GOAL OF THE EXERCISE → Go through the records and report each line holding the string "video".

*** Begin section ***

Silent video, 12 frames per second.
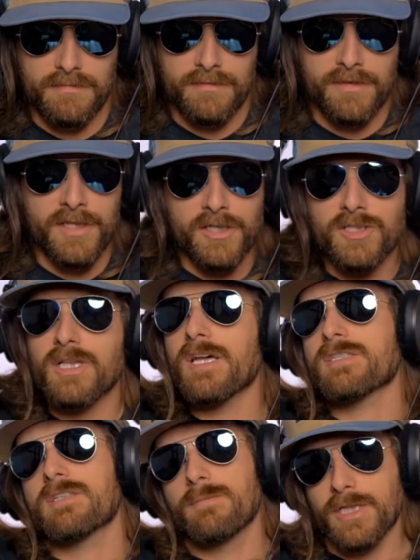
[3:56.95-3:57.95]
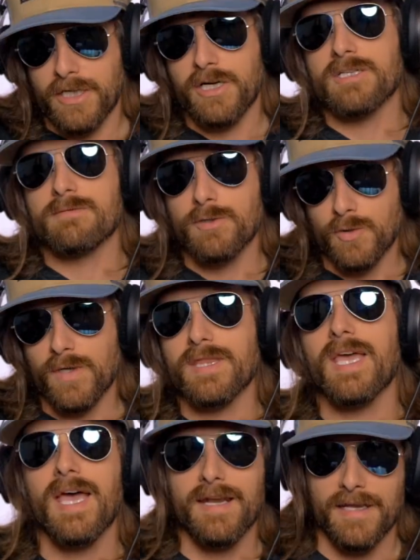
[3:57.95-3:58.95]
there's a lot of similarities between
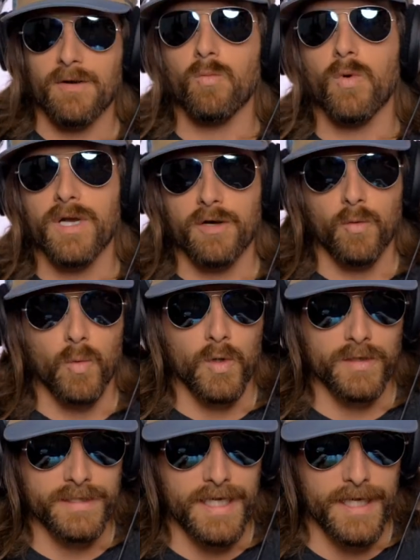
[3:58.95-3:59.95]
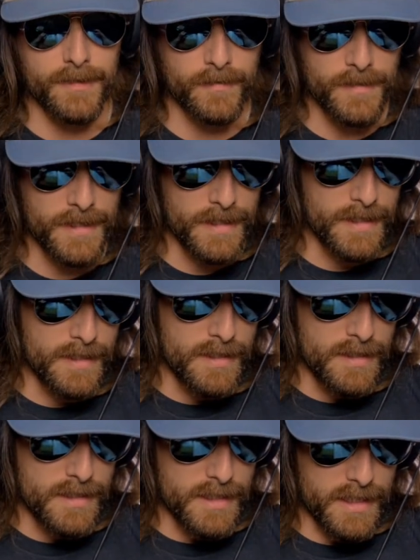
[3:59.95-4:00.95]
that and winning a world title.
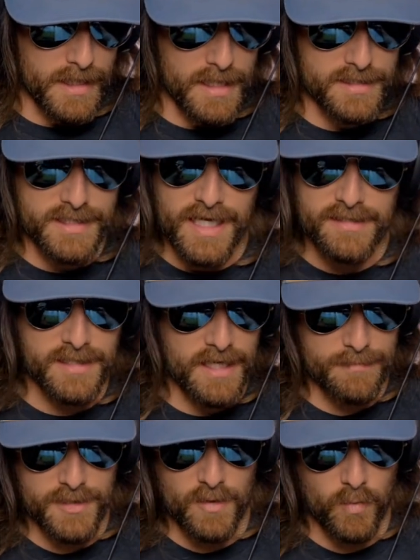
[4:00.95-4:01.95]
Sage Kimzey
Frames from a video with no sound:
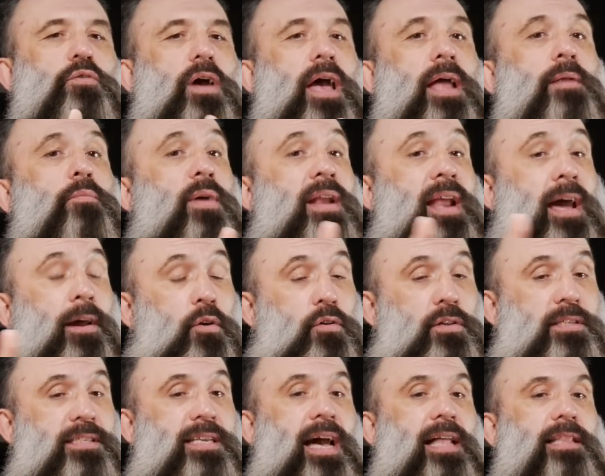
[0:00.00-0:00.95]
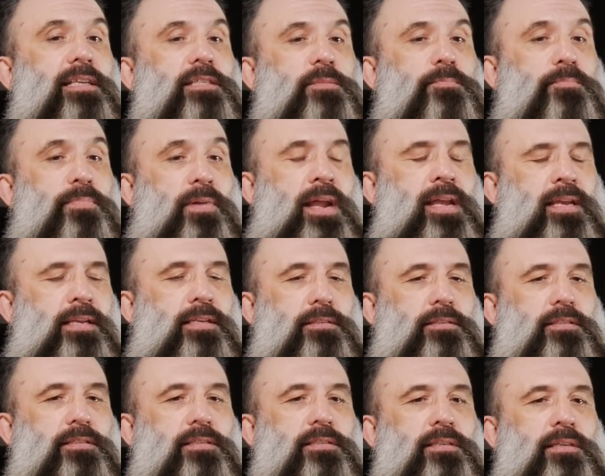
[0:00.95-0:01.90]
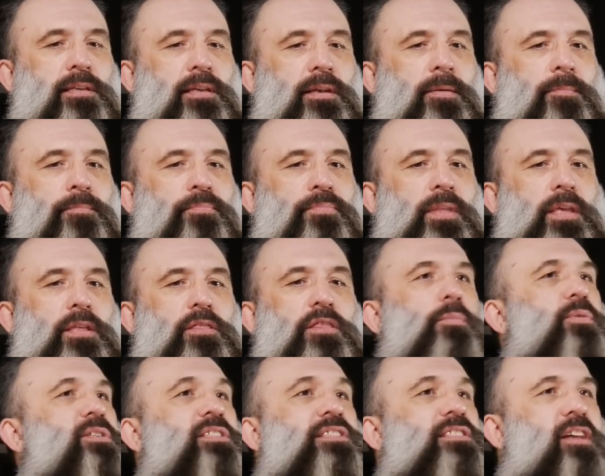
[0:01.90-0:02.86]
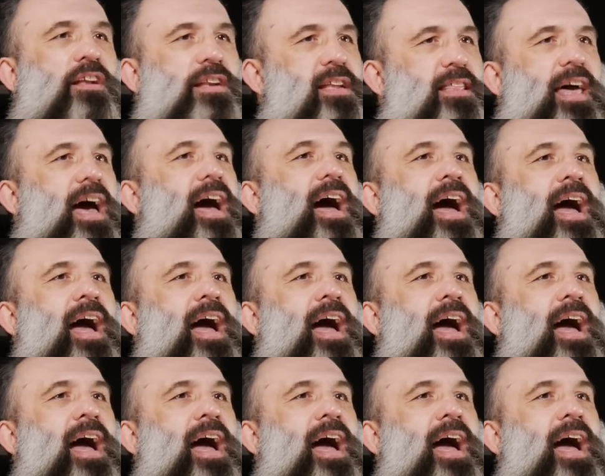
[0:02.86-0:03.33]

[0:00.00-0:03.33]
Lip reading: And when I got to Alice Springs, there was none of that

*** End section ***

OUTPUT OF THE TASK →
Silent video, 12 frames per second.
Frames from a video with no sound:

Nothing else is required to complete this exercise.